### What this task involves
Set the records down again exactly, apart from any pictures in them.

### Working data

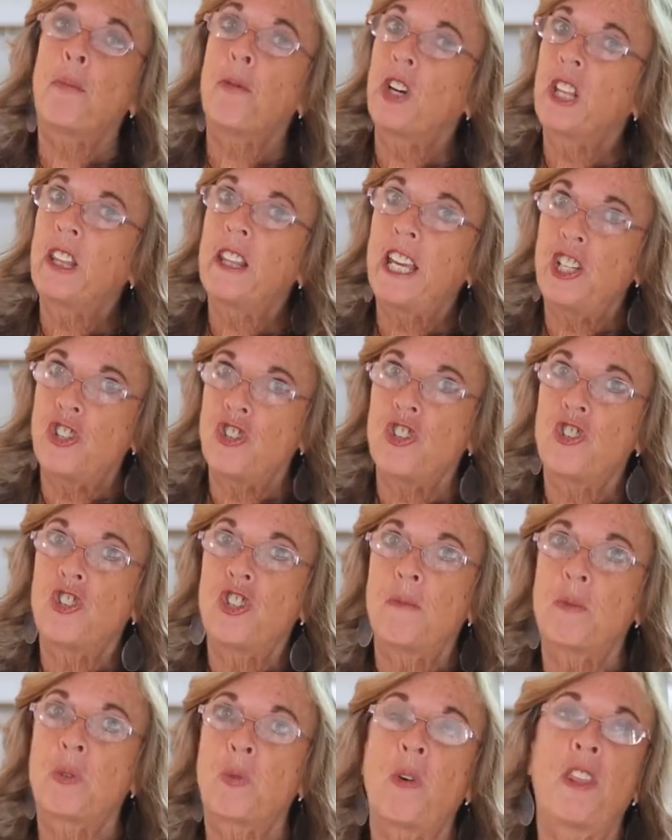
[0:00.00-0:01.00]

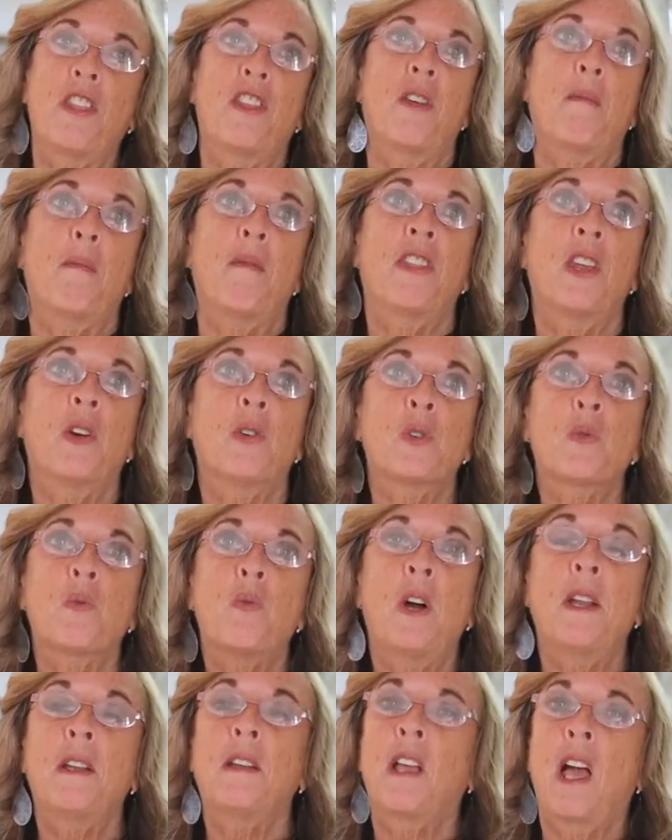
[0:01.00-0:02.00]
relationships with them. There was
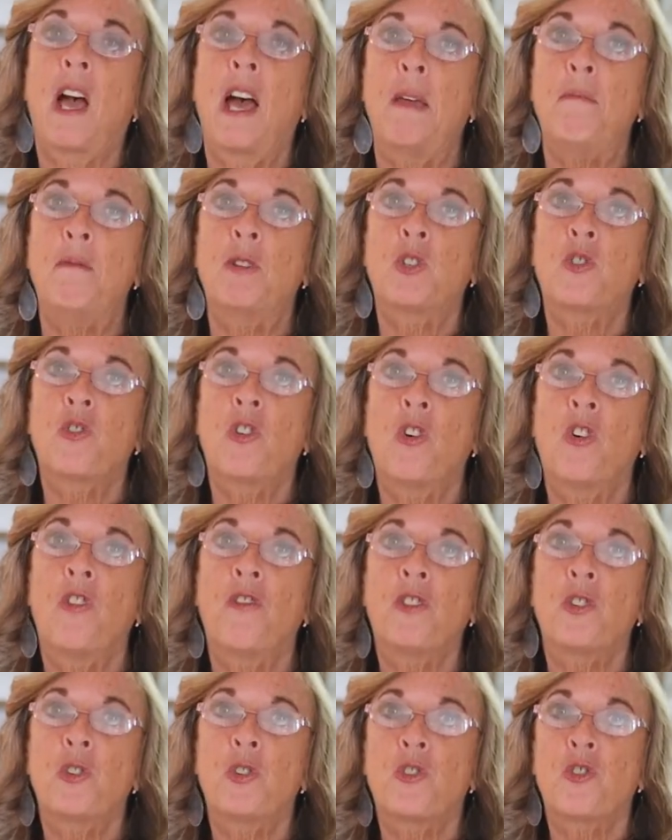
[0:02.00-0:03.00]
one guy, Mr.
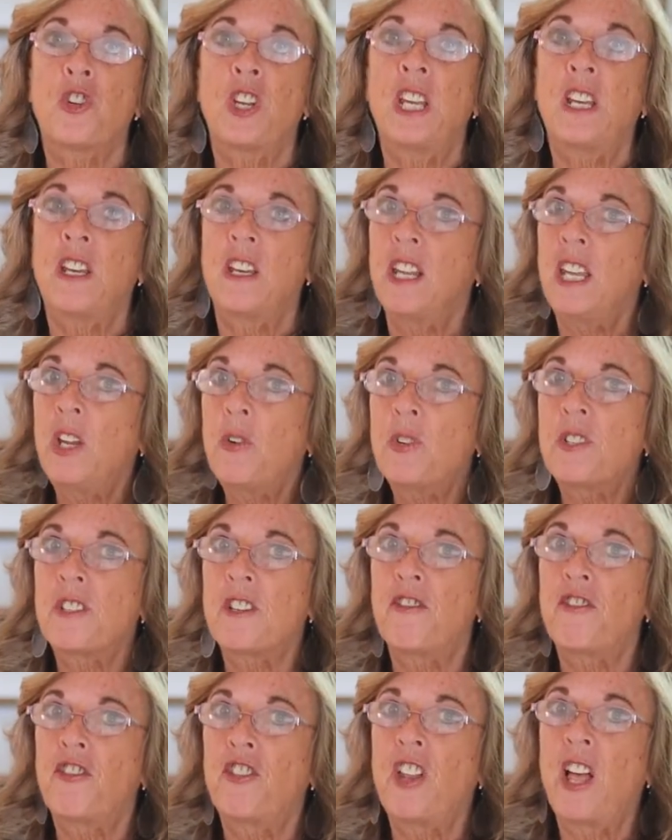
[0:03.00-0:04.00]
Overstreet, and he was
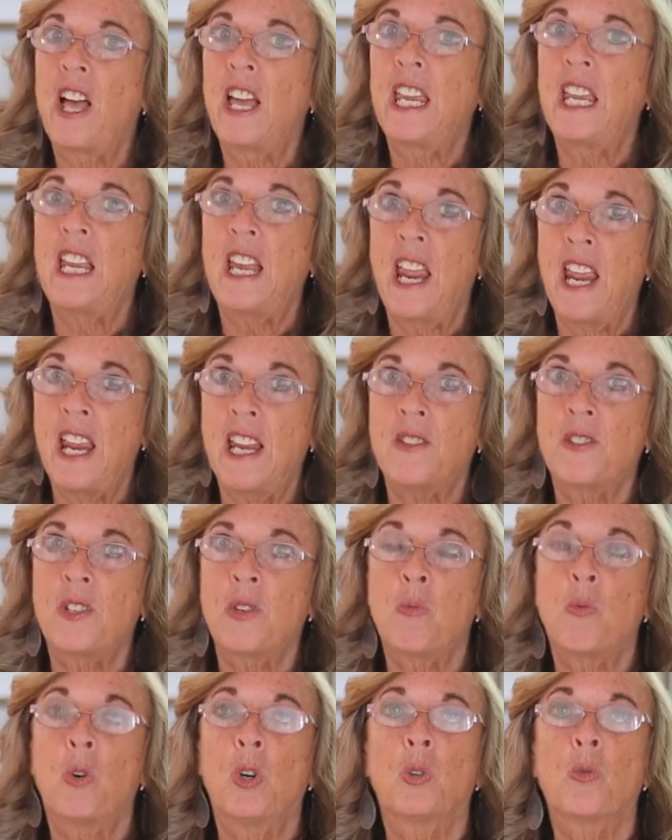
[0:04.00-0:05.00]
a flying ace
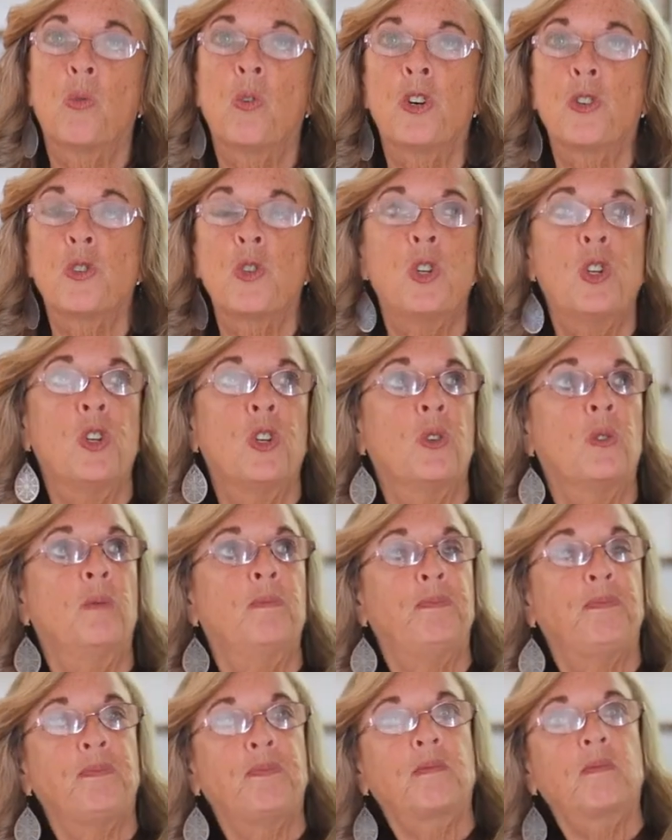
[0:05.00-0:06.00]
in World War II.
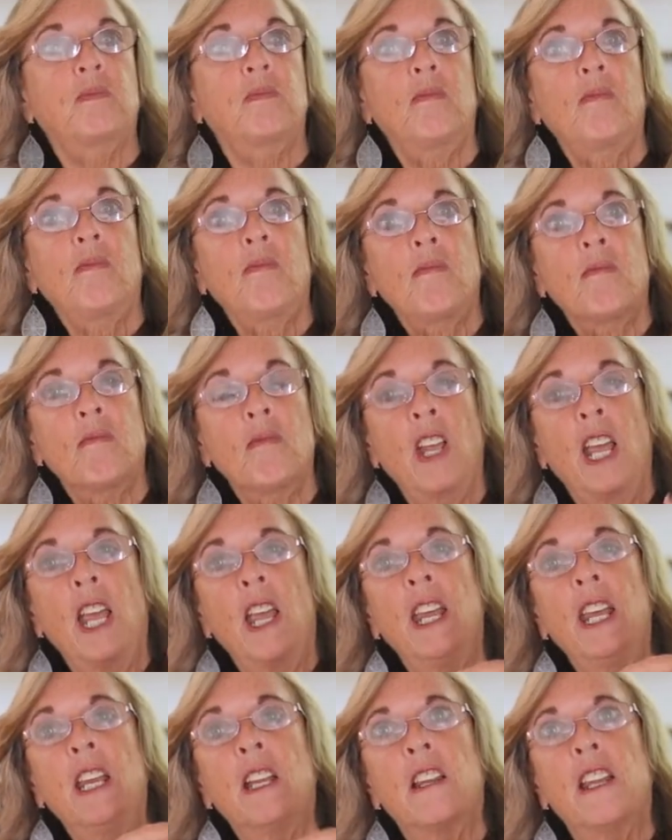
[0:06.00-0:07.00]

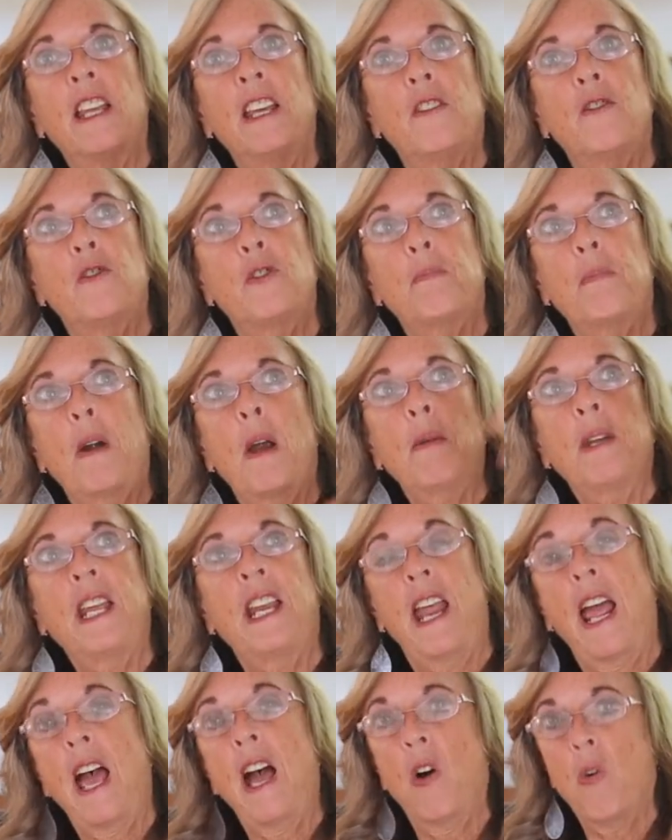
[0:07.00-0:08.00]
He lived probably
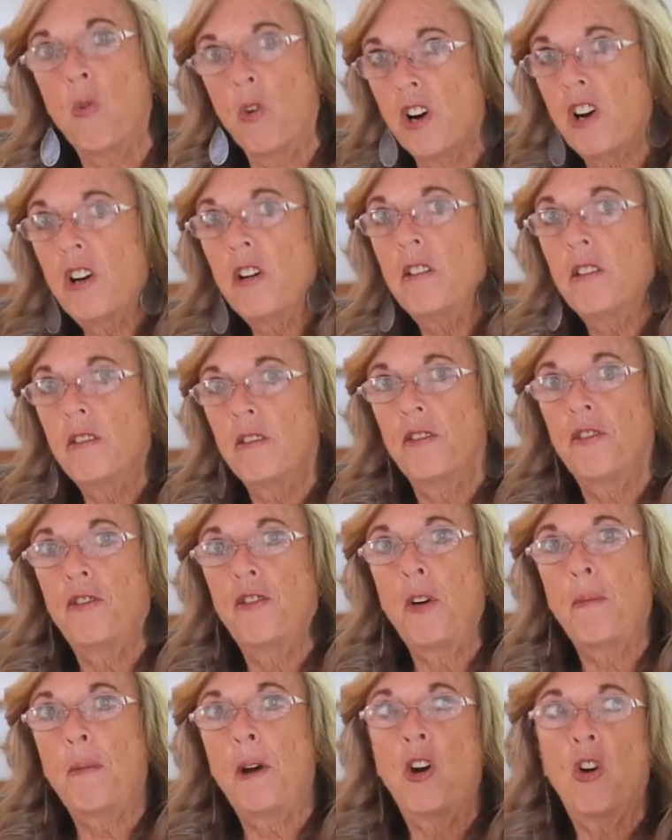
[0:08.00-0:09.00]
an hour
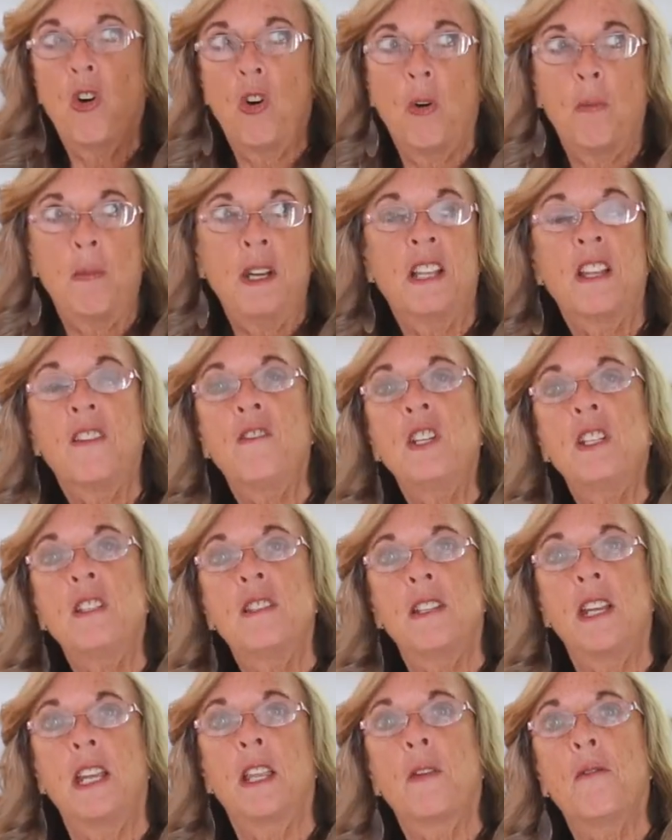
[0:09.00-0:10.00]
from our home. He lived in
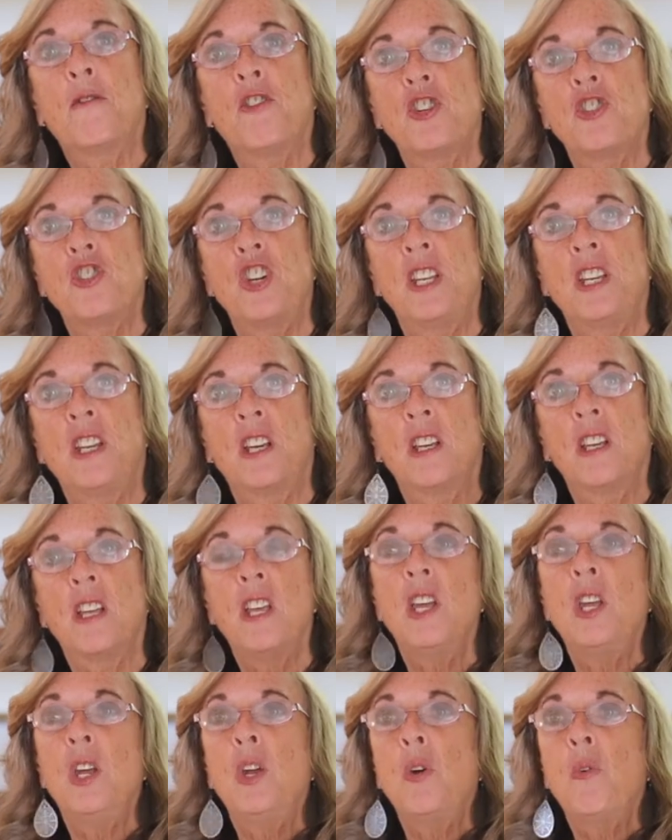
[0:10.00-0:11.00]
Salem, Virginia.
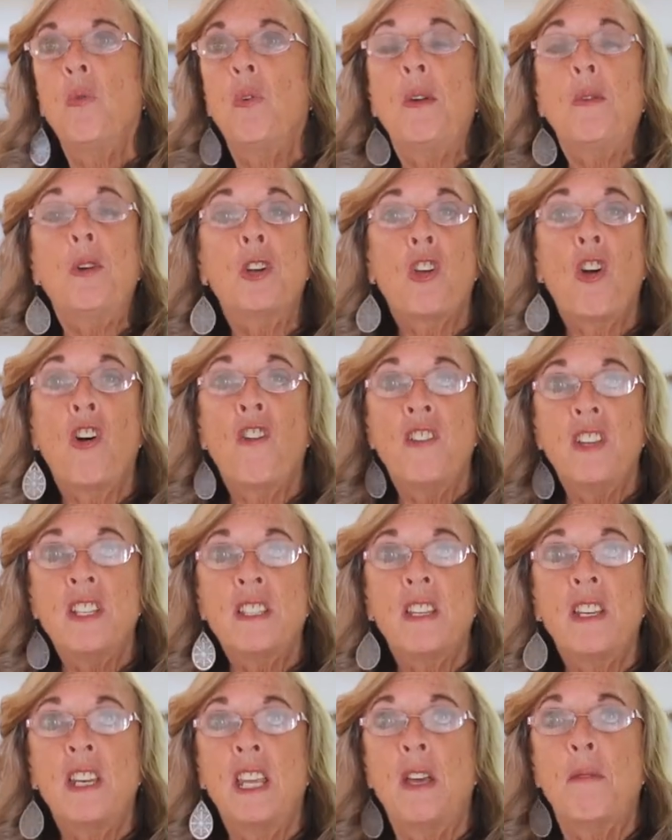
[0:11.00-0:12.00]
We would go
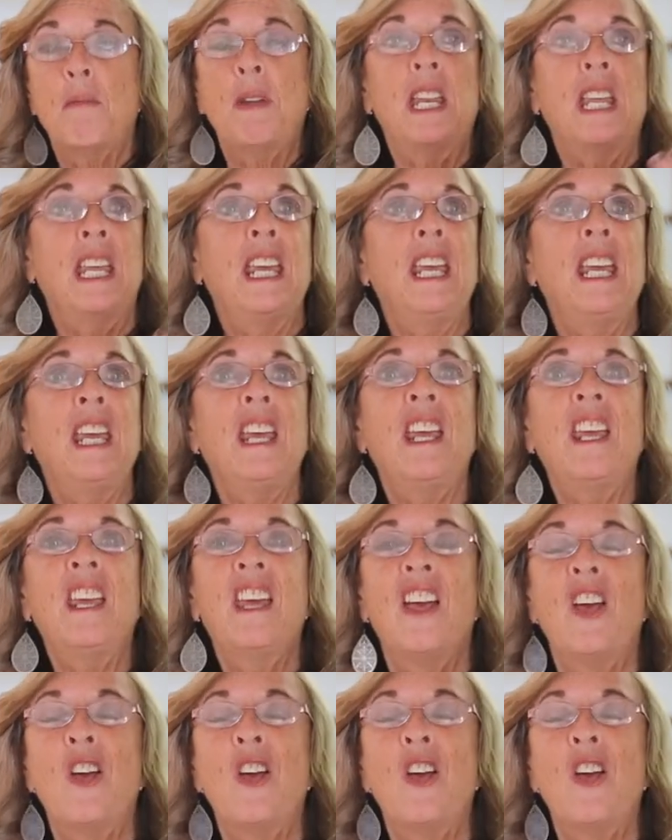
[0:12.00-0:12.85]
visit him, and he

### Answer to the problem
[0:00.00-0:01.00]

[0:01.00-0:02.00]
relationships with them. There was
[0:02.00-0:03.00]
one guy, Mr.
[0:03.00-0:04.00]
Overstreet, and he was
[0:04.00-0:05.00]
a flying ace
[0:05.00-0:06.00]
in World War II.
[0:06.00-0:07.00]

[0:07.00-0:08.00]
He lived probably
[0:08.00-0:09.00]
an hour
[0:09.00-0:10.00]
from our home. He lived in
[0:10.00-0:11.00]
Salem, Virginia.
[0:11.00-0:12.00]
We would go
[0:12.00-0:12.85]
visit him, and he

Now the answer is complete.